Work instruction =
What you return must match the records below character for character, except that no picture appears.

Exercise data =
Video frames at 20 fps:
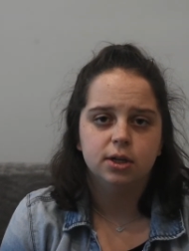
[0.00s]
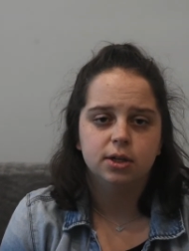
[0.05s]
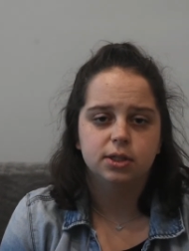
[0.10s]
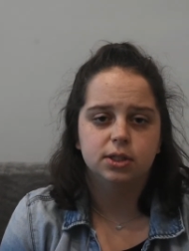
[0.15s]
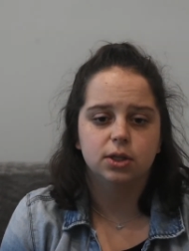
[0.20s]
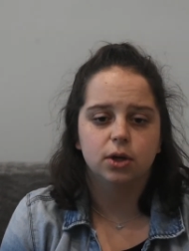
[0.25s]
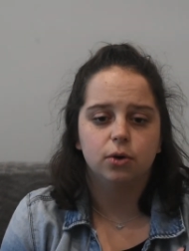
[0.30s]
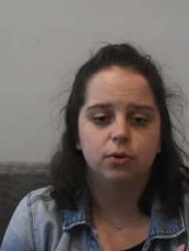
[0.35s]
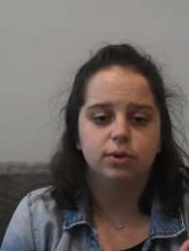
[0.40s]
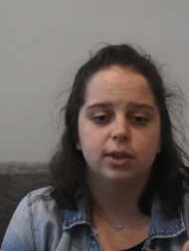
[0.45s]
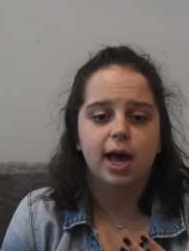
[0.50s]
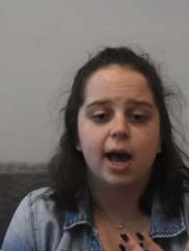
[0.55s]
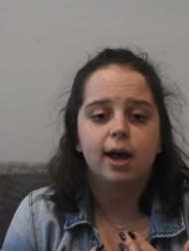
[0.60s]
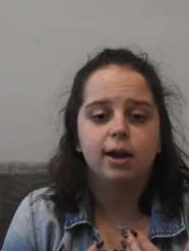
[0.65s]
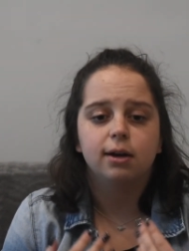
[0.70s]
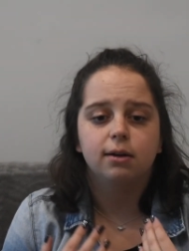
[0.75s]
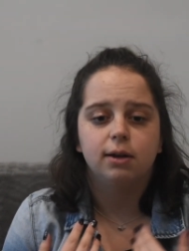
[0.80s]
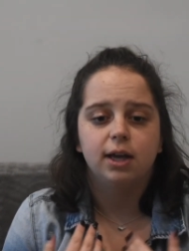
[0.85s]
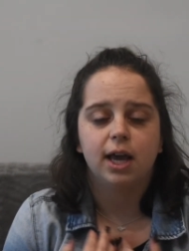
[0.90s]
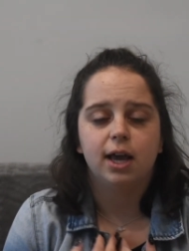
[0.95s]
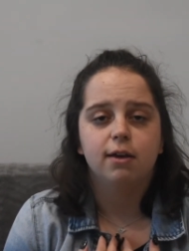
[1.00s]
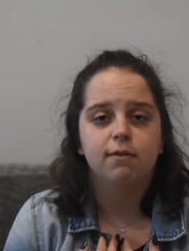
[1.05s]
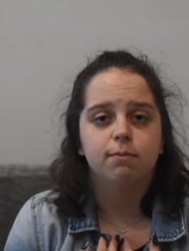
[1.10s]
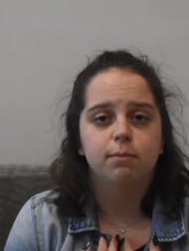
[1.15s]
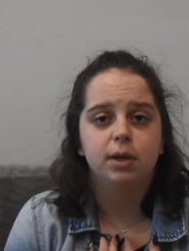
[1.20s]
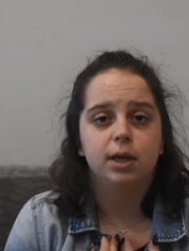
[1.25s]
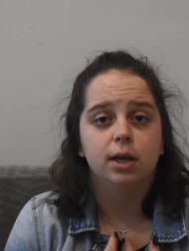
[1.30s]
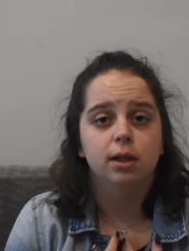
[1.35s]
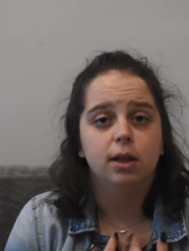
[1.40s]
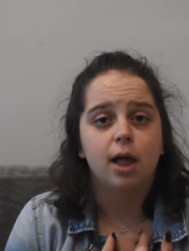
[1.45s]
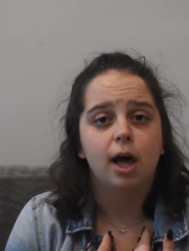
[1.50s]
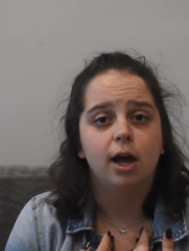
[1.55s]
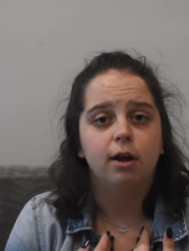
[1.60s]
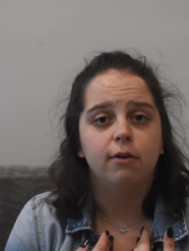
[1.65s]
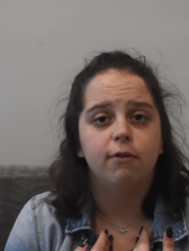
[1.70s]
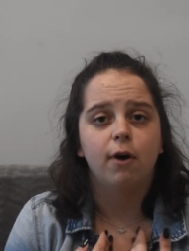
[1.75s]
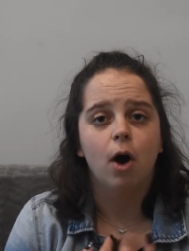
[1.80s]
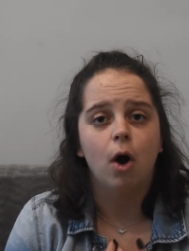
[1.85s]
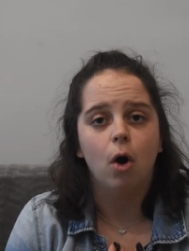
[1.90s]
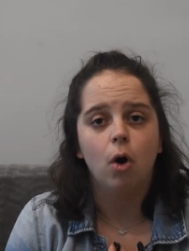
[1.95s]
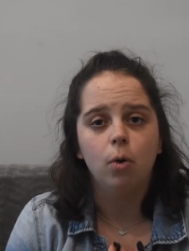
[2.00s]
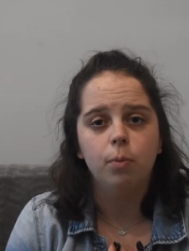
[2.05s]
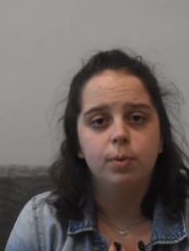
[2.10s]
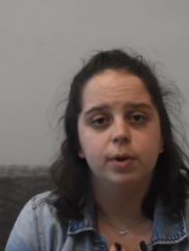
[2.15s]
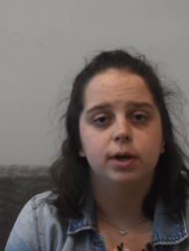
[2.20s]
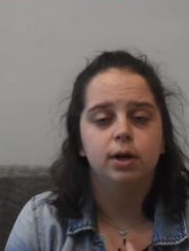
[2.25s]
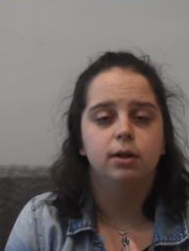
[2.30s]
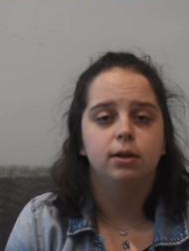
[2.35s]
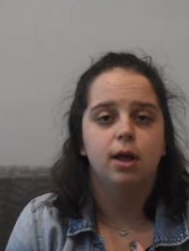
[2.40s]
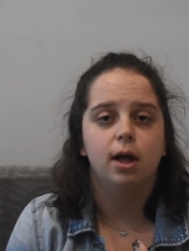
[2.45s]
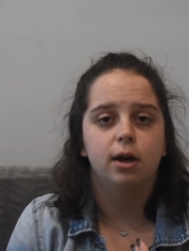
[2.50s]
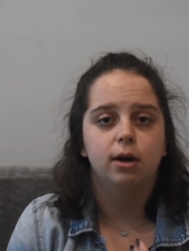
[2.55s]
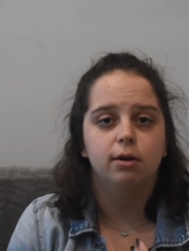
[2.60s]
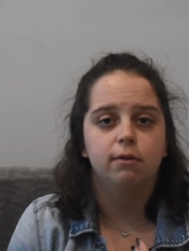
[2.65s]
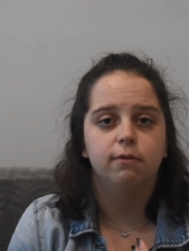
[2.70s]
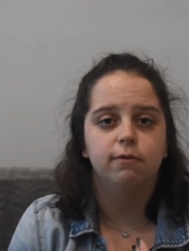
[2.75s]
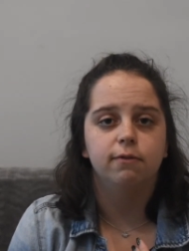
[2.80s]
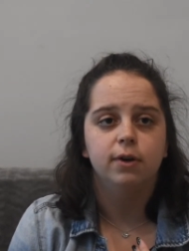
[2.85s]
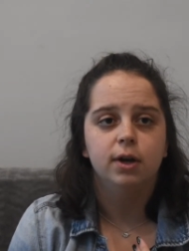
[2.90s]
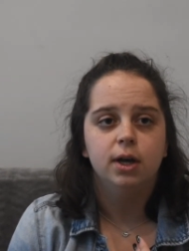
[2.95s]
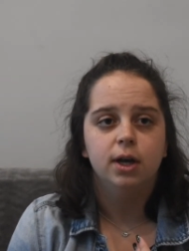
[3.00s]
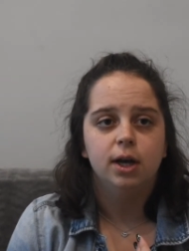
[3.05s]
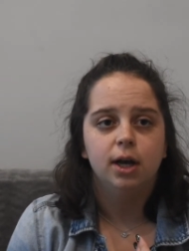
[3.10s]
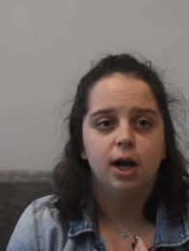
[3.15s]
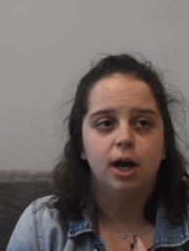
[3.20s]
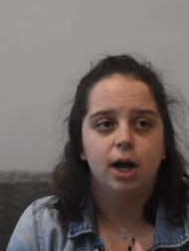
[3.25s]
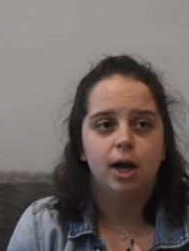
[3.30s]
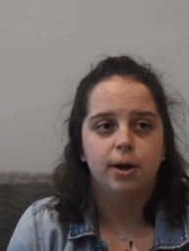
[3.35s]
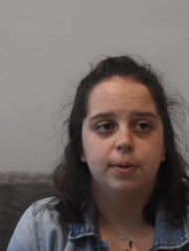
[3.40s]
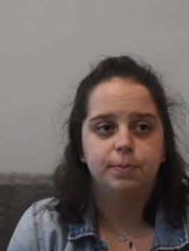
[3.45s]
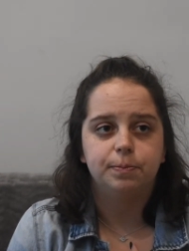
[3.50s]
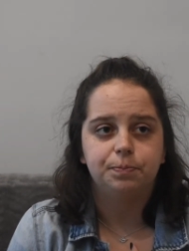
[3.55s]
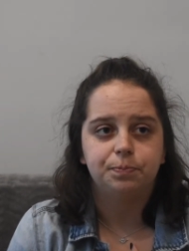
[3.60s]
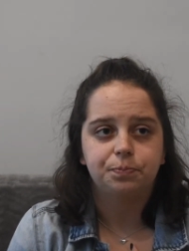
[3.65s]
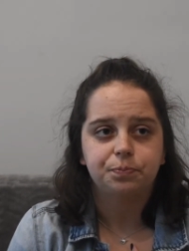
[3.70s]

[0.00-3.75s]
So that gave me a lot of hope and a lot of um,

Solution to this exercise =
Video frames at 20 fps:
[0.00s]
[0.05s]
[0.10s]
[0.15s]
[0.20s]
[0.25s]
[0.30s]
[0.35s]
[0.40s]
[0.45s]
[0.50s]
[0.55s]
[0.60s]
[0.65s]
[0.70s]
[0.75s]
[0.80s]
[0.85s]
[0.90s]
[0.95s]
[1.00s]
[1.05s]
[1.10s]
[1.15s]
[1.20s]
[1.25s]
[1.30s]
[1.35s]
[1.40s]
[1.45s]
[1.50s]
[1.55s]
[1.60s]
[1.65s]
[1.70s]
[1.75s]
[1.80s]
[1.85s]
[1.90s]
[1.95s]
[2.00s]
[2.05s]
[2.10s]
[2.15s]
[2.20s]
[2.25s]
[2.30s]
[2.35s]
[2.40s]
[2.45s]
[2.50s]
[2.55s]
[2.60s]
[2.65s]
[2.70s]
[2.75s]
[2.80s]
[2.85s]
[2.90s]
[2.95s]
[3.00s]
[3.05s]
[3.10s]
[3.15s]
[3.20s]
[3.25s]
[3.30s]
[3.35s]
[3.40s]
[3.45s]
[3.50s]
[3.55s]
[3.60s]
[3.65s]
[3.70s]

[0.00-3.75s]
So that gave me a lot of hope and a lot of um,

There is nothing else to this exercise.